Emerging retail tech straddles the line between utilitarian and useless. Improving the customer experience is usually the end goal but when it's implemented just for the sake of showing off, consumers don't always find it useful.
According to a June 2018 JDA Software survey, consumers were receptive to the idea of retail tech. Nearly all (97%) said new technologies either always or sometimes enhanced the customer experience. Specifically, 42% said features like augmented reality (AR), virtual reality (VR), mobile coupons and in-store robots always enhance it.
Mobile coupons are very different from robots, though, as most consumers have considerably more experience with using apps for discount codes than receiving customer assistance from a non-human helper.

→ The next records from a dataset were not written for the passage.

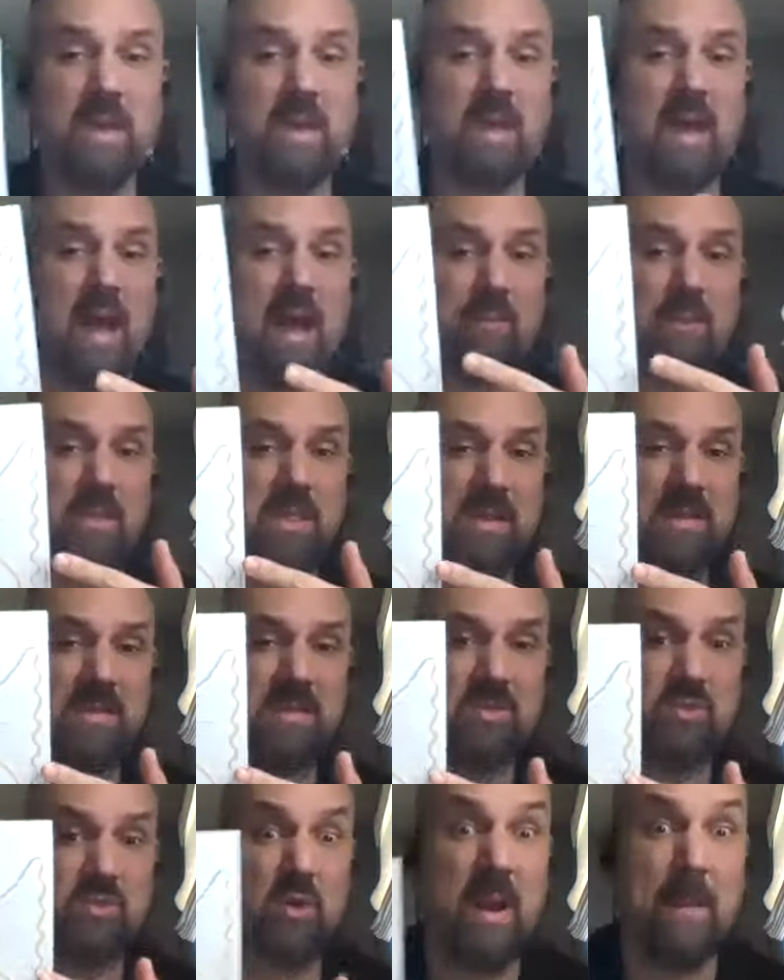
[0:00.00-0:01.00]
week, I would like
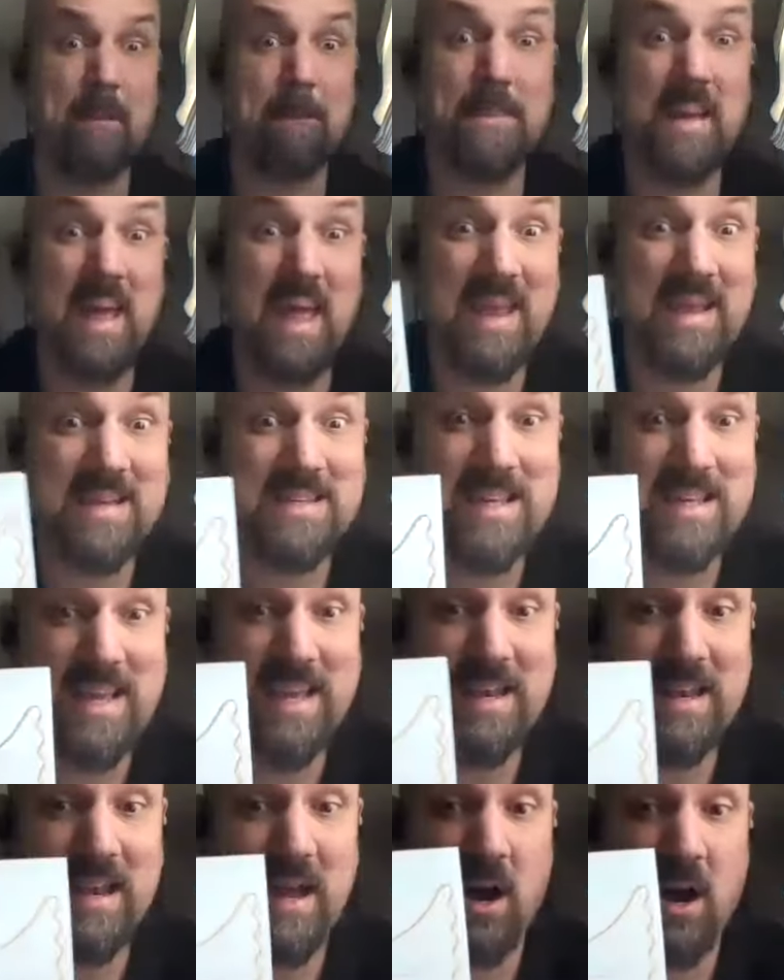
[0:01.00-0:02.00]
to try to paint
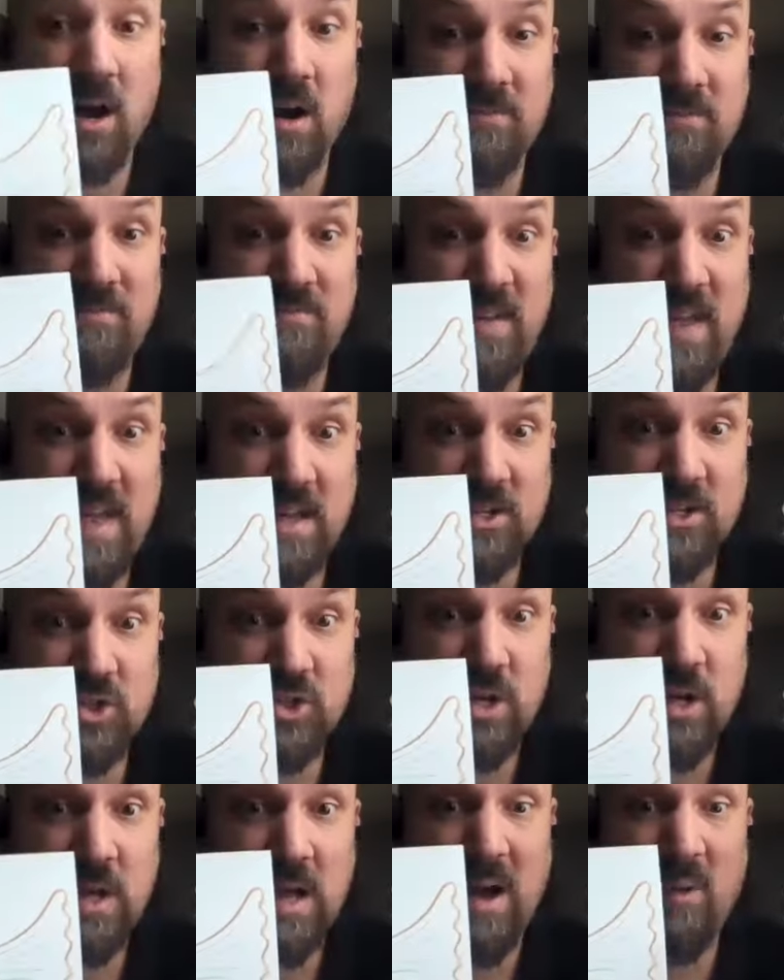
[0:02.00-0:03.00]
in our
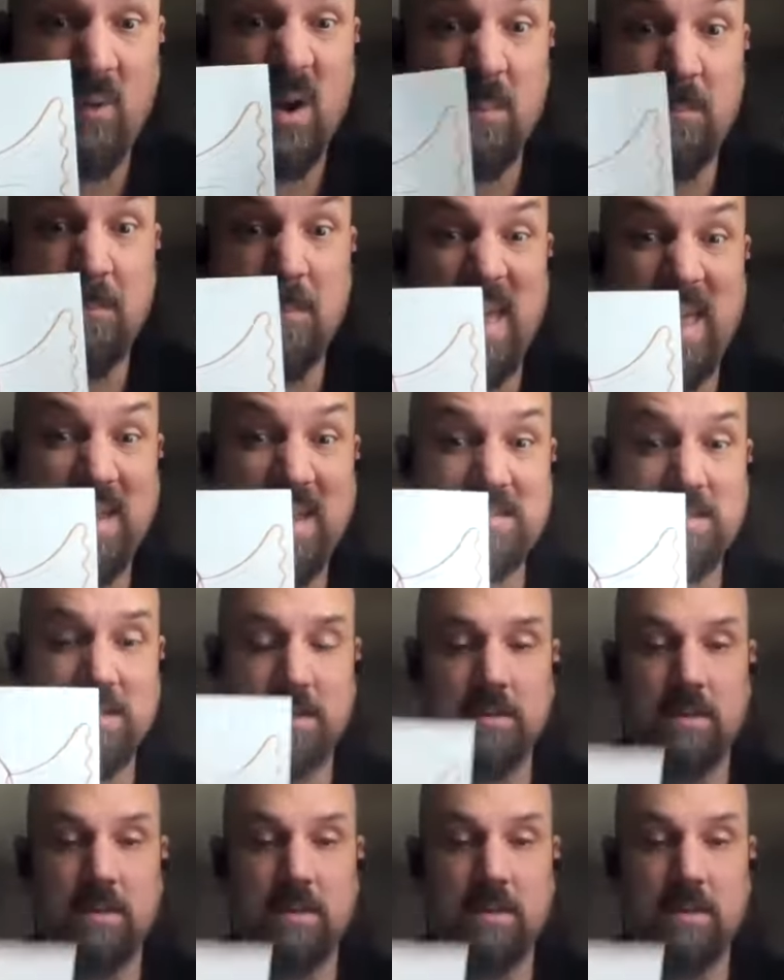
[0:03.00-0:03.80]
fish. I want to paint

With the rise of smart speakers and phone-based assistants like Siri, voice assistance is different matter. Forty percent of internet users worldwide had used a voice-controlled device for shopping, according to a JDA survey. Among those who had used Siri, Google Home or others, 17% used it for research only, 12% for buying only and 11% a combination of the two.
Despite conflicting reports, by many measures those figures are higher in the US--at least among those who already own smart speakers. On the high end, over half (54%) of US smart speaker owners had ever made a purchase via voice commerce, according to Delineate, while that number dropped to 26% in a survey by Voicebot, Rain and PullString.